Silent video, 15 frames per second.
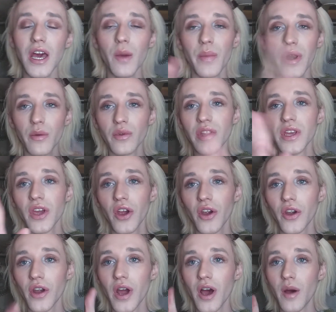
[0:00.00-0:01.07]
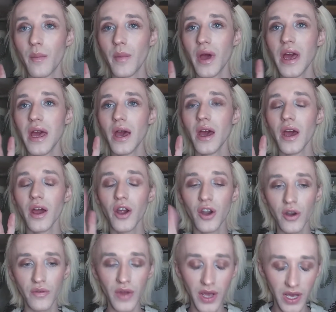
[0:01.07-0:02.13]
But I will link her,
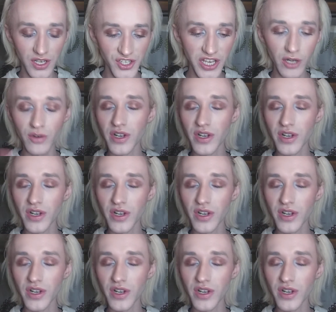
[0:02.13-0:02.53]
channel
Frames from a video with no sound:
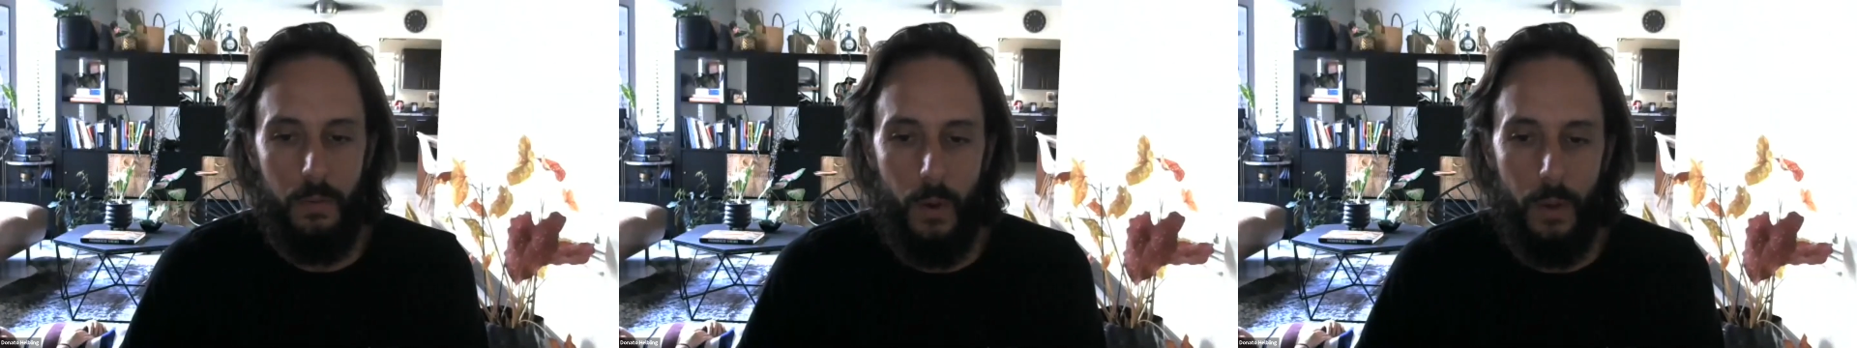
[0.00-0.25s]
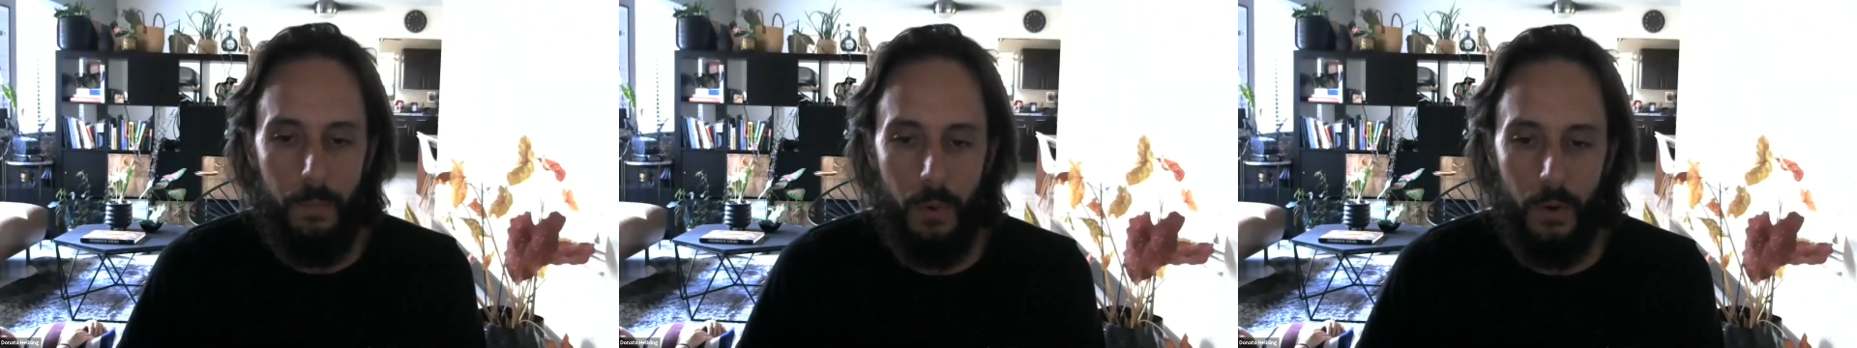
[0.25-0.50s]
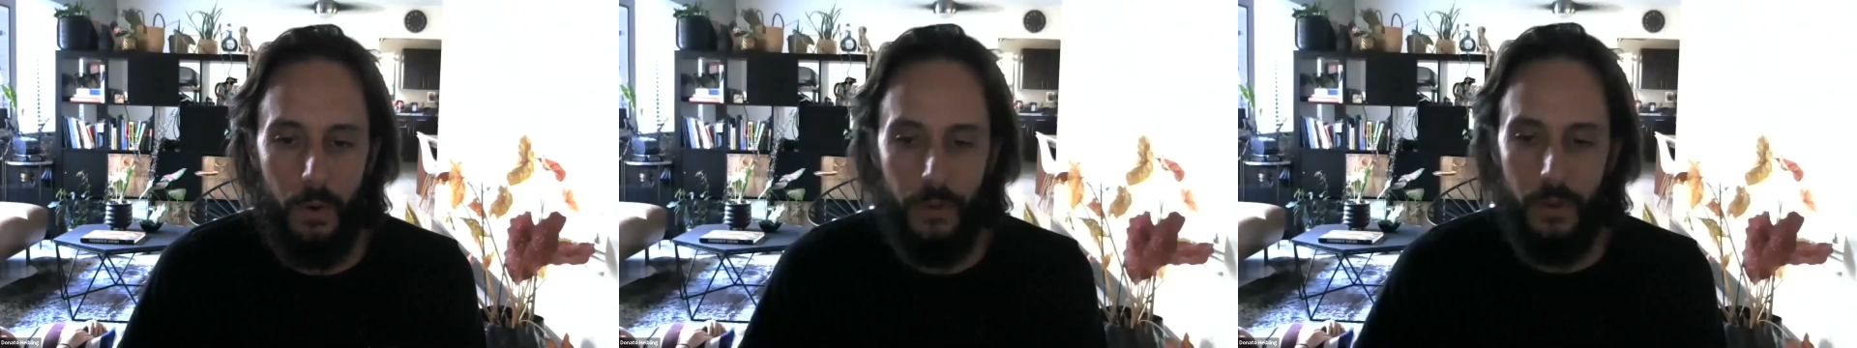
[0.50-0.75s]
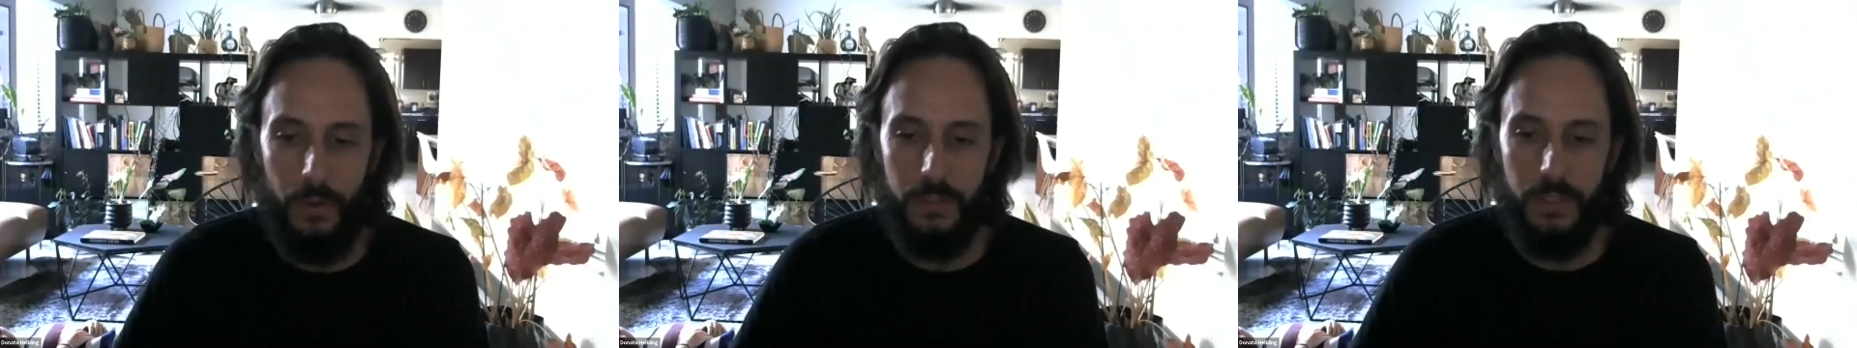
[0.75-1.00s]
One more of
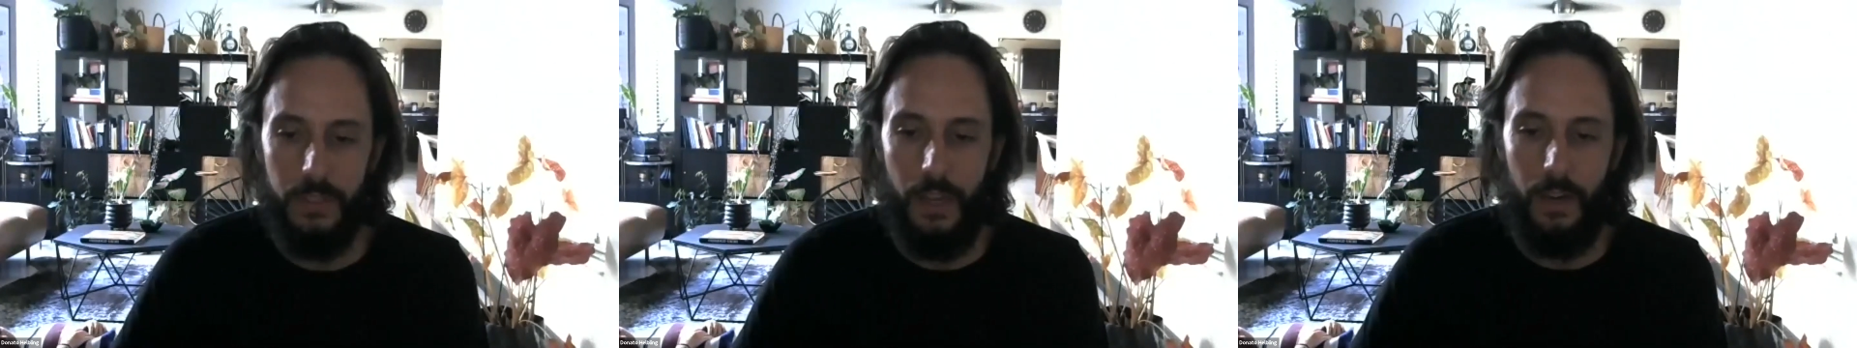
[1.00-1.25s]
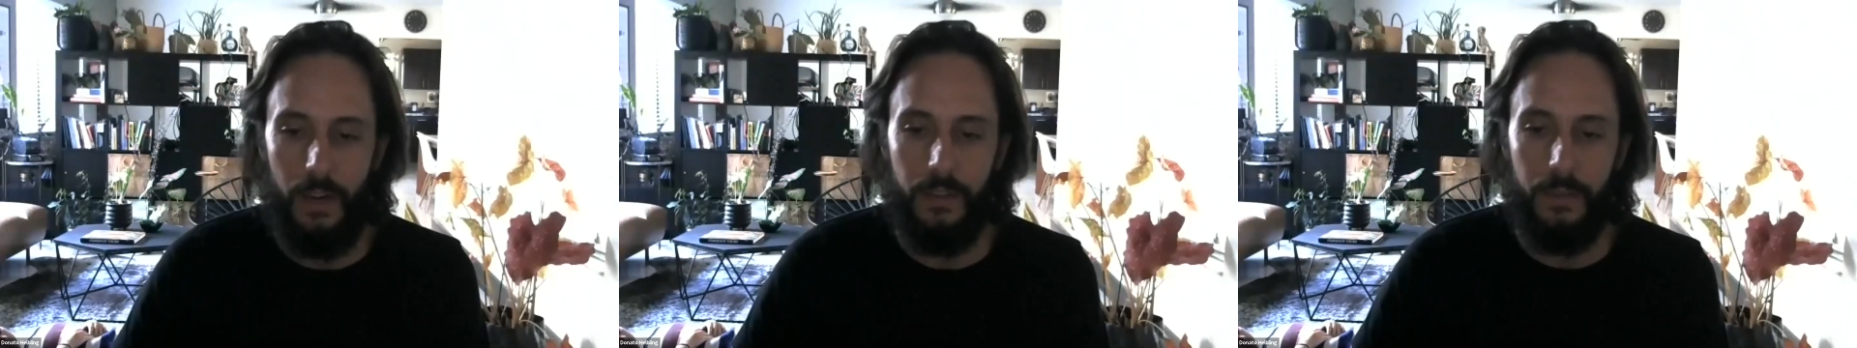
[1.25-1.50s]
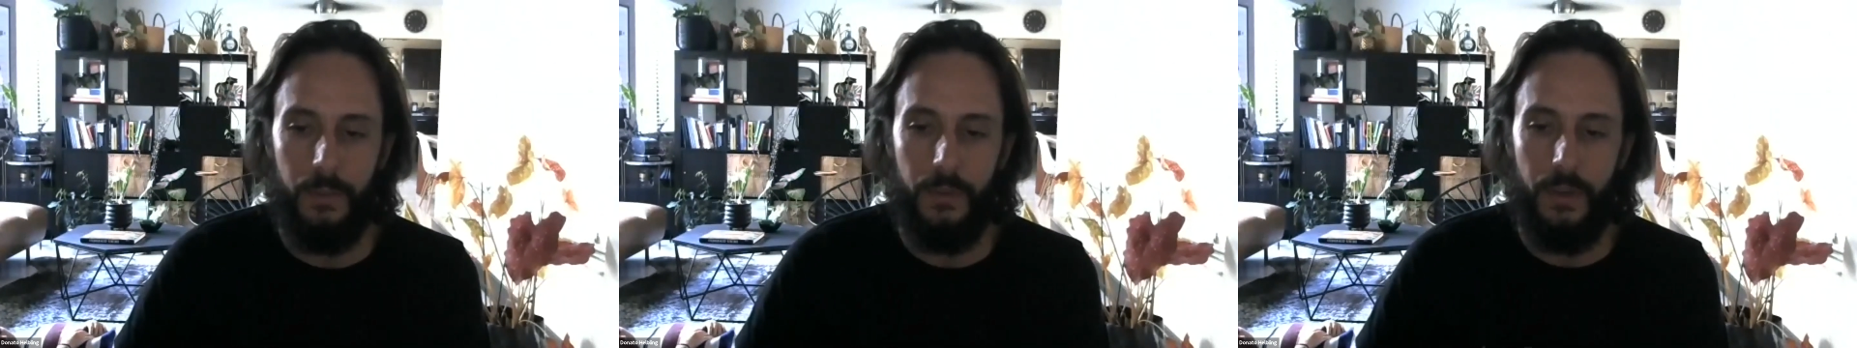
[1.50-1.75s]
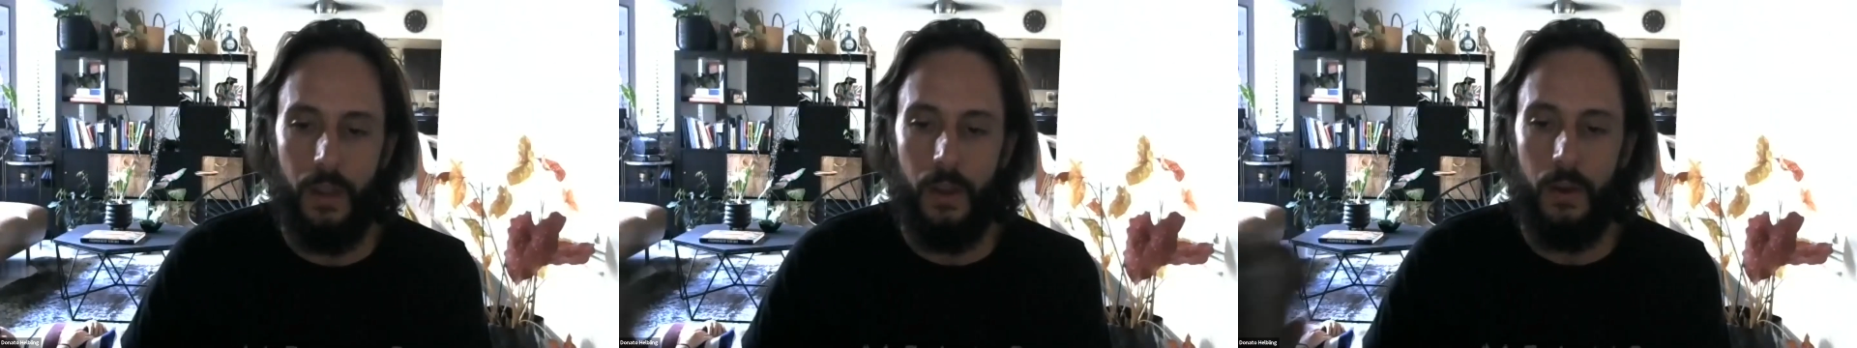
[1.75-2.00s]
those. Inhaling through the
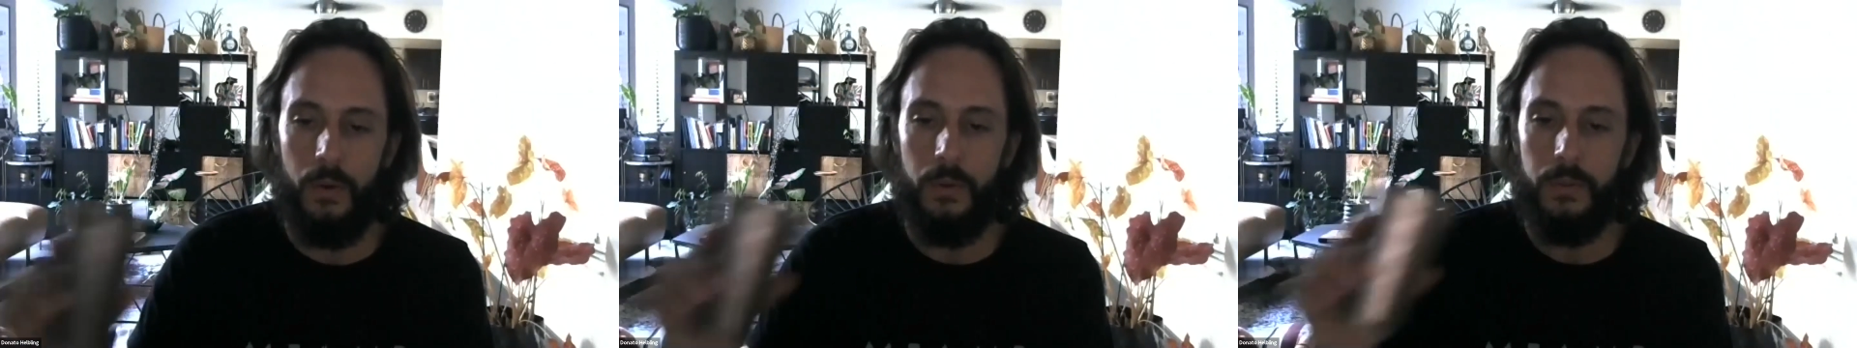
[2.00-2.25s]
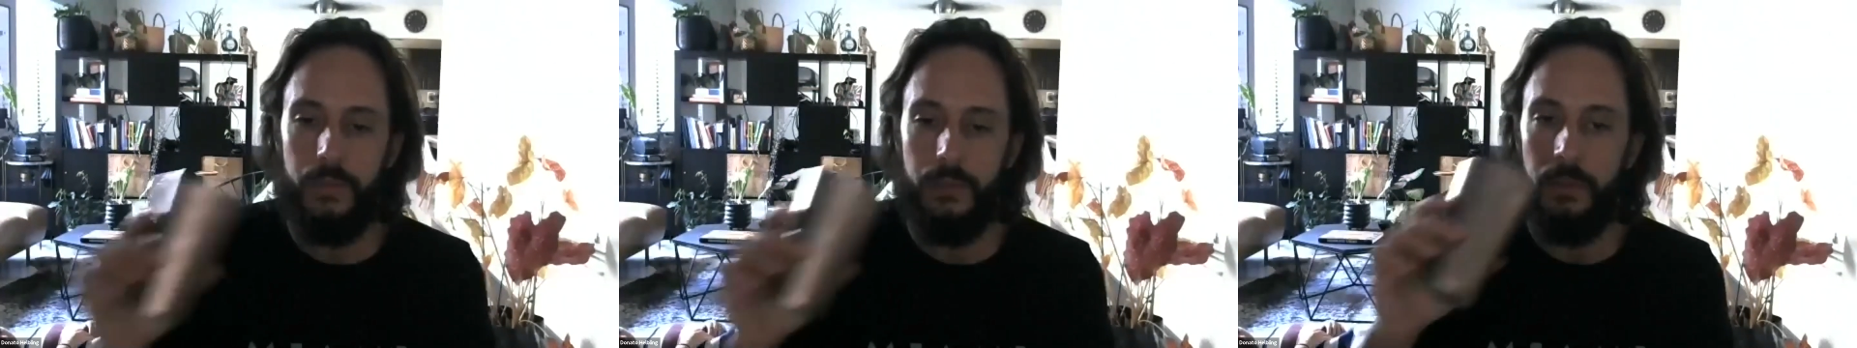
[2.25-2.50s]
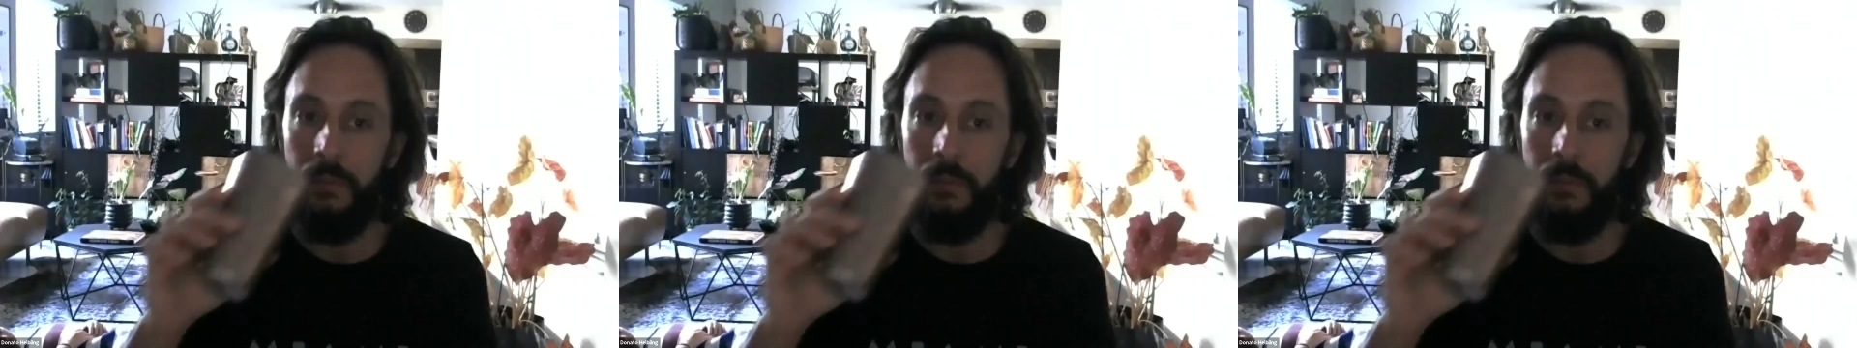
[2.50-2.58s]
nose.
^^^^
Problem to work on: Exactly the lines from the one with "Frames from a" through the end of the records should be written out, and only those. Pictures do not belong in the copy.

Solution to the exercise:
Frames from a video with no sound:
[0.00-0.25s]
[0.25-0.50s]
[0.50-0.75s]
[0.75-1.00s]
One more of
[1.00-1.25s]
[1.25-1.50s]
[1.50-1.75s]
[1.75-2.00s]
those. Inhaling through the
[2.00-2.25s]
[2.25-2.50s]
[2.50-2.58s]
nose.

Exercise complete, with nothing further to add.